Run egregora --help (or egregora <command> --help) for detailed documentation of all command-line arguments and flags. * egregora init: Initialize a new site. * egregora write: Generate the blog from chat exports. * egregora read: Read and analyze processed data.

2. Architecture Overview

A high-level view of the system's design, including: * The Functional Pipeline pattern (Table -> Table transformations). * Three-Layer Architecture (Orchestration, Transformations, Primitives). * Data Flow diagrams explaining how messages travel from ingestion to publication. * Privacy Layer mechanics.

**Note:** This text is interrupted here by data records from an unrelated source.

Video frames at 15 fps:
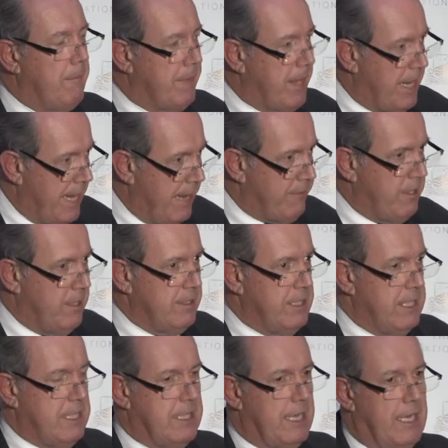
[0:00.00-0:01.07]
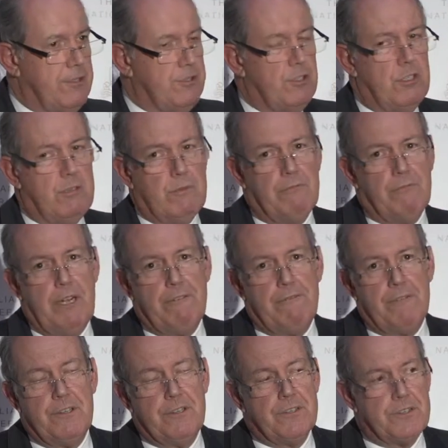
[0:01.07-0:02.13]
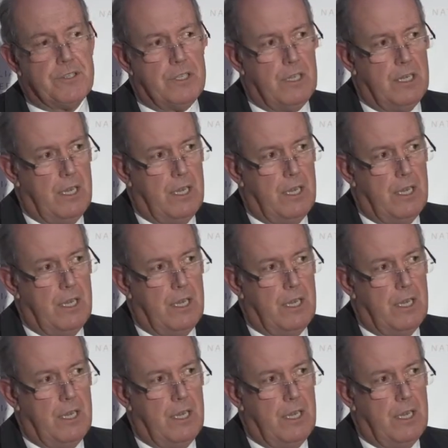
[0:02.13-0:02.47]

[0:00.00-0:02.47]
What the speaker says: They have a detailed term of reference.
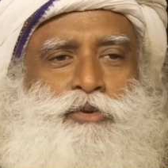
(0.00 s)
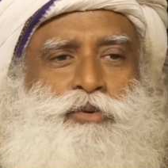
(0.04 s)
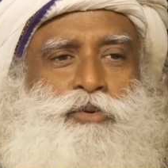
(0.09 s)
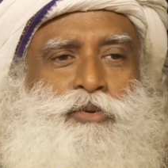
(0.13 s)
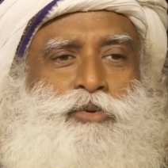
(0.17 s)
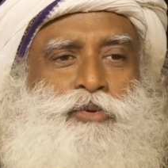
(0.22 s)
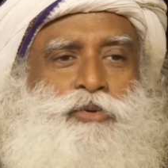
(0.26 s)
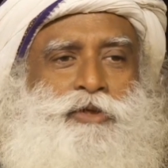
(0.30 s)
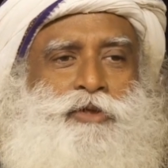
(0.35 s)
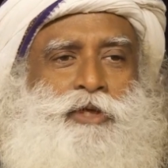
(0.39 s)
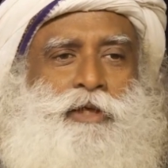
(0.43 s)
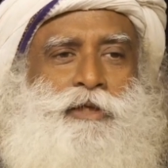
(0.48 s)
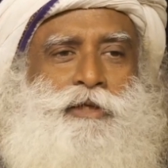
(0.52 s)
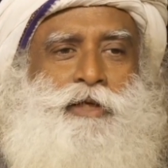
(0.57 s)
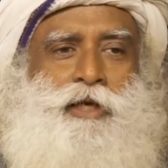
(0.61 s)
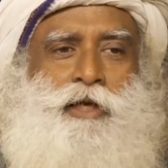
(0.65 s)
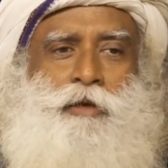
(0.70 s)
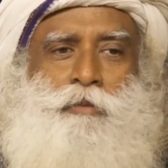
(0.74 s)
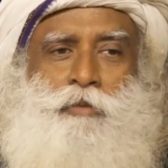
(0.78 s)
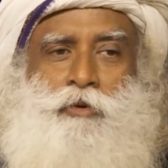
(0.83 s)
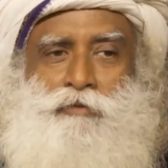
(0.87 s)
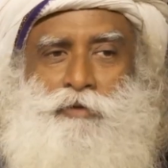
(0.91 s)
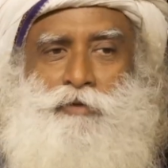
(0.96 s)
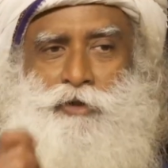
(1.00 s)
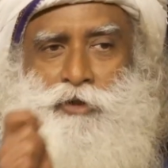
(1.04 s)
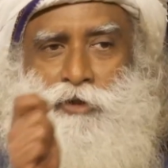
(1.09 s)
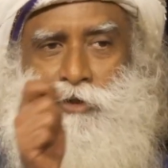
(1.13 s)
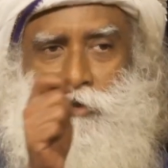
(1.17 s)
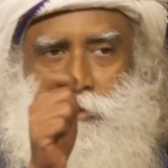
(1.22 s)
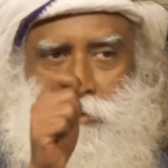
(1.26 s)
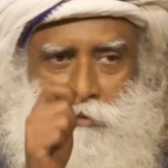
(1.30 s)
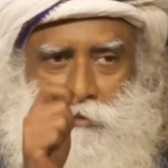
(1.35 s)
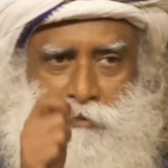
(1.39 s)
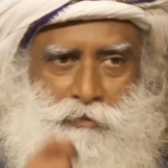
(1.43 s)
crude checks anymore, we
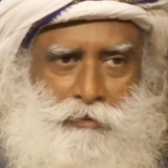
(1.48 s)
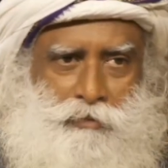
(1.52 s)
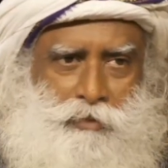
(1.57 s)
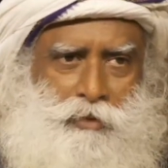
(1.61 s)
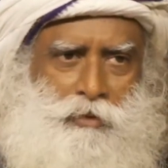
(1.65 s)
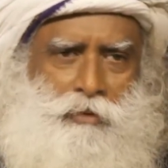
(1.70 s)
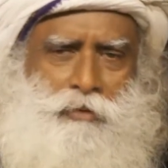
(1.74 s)
just… You know,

3. Configuration Reference

Complete guide to .egregora.toml settings (with notes for migrating legacy config.yml setups). * Model selection and parameters. * Pipeline windowing rules. * Prompt customization.

4. Database Schema

Documentation of the internal Ibis/DuckDB schemas used for: * Intermediate Representation (IR). * Run tracking. * RAG vector storage.

Key Concepts

  • Ibis Everywhere: We use Ibis as the unified dataframe API to abstract SQL complexities and ensure portability.
  • Privacy-First: Anonymization happens within the input adapter, ensuring no PII leaks into the pipeline or LLM context.
  • Sync-First: The core pipeline is synchronous (blocking), using thread pools for parallel I/O, to avoid asyncio complexity in data processing steps.